> [What the task asks] Copy out exactly the lines spanning the line with "[00:01:27.57]" to the line with "[00:01:29.77]", inclusive, from the data underneath, with no pictures.

Working data below:

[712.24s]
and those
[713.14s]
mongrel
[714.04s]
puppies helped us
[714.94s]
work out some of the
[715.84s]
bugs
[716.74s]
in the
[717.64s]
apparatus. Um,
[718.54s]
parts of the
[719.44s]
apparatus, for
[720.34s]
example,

End of Working data.
Working data below:

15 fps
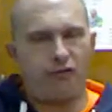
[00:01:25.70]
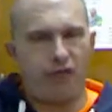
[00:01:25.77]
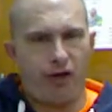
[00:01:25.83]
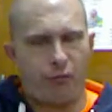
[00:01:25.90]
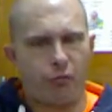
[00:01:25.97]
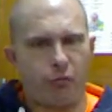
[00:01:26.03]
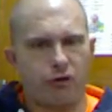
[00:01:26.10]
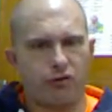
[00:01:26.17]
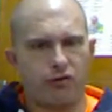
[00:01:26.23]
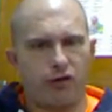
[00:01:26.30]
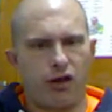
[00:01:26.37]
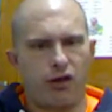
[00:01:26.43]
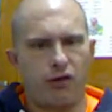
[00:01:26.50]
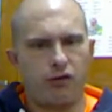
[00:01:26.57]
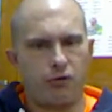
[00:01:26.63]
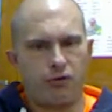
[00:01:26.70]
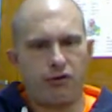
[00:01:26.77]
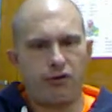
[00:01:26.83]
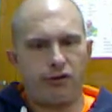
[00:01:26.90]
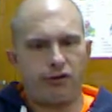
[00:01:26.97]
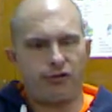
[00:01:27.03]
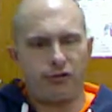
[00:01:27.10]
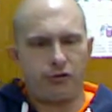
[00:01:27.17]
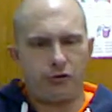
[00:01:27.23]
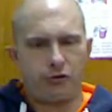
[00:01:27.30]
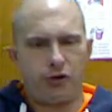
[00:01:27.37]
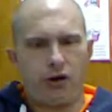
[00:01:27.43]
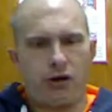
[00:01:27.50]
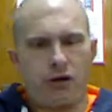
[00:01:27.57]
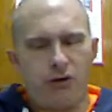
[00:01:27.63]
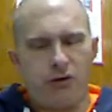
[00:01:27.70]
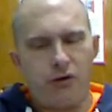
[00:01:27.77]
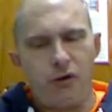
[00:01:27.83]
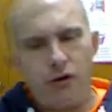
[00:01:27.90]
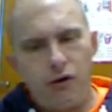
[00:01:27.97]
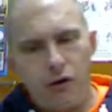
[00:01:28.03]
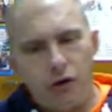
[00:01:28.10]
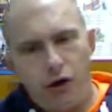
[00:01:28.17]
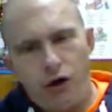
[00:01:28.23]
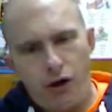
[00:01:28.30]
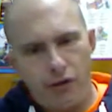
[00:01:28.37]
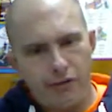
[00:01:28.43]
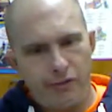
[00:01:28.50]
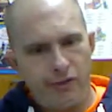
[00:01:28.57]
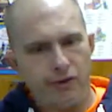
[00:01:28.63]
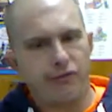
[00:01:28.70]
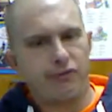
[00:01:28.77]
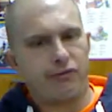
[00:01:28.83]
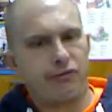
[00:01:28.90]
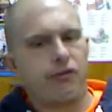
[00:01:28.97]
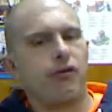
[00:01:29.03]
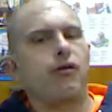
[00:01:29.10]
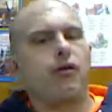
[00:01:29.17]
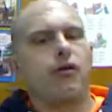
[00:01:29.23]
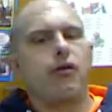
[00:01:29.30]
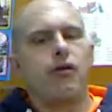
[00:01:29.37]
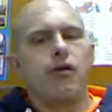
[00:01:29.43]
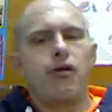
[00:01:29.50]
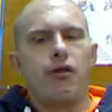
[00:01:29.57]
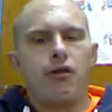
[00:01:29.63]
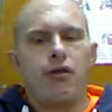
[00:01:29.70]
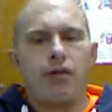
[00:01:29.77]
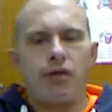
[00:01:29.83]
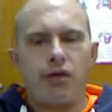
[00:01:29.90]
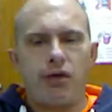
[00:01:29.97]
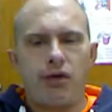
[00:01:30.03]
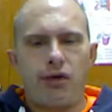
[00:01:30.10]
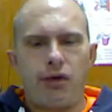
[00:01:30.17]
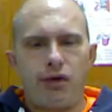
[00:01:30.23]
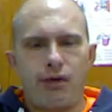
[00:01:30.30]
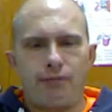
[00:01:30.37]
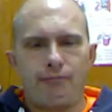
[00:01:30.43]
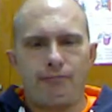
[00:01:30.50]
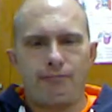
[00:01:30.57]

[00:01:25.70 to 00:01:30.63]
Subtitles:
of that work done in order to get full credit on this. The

End of Working data.

> [Response area]
[00:01:27.57]
[00:01:27.63]
[00:01:27.70]
[00:01:27.77]
[00:01:27.83]
[00:01:27.90]
[00:01:27.97]
[00:01:28.03]
[00:01:28.10]
[00:01:28.17]
[00:01:28.23]
[00:01:28.30]
[00:01:28.37]
[00:01:28.43]
[00:01:28.50]
[00:01:28.57]
[00:01:28.63]
[00:01:28.70]
[00:01:28.77]
[00:01:28.83]
[00:01:28.90]
[00:01:28.97]
[00:01:29.03]
[00:01:29.10]
[00:01:29.17]
[00:01:29.23]
[00:01:29.30]
[00:01:29.37]
[00:01:29.43]
[00:01:29.50]
[00:01:29.57]
[00:01:29.63]
[00:01:29.70]
[00:01:29.77]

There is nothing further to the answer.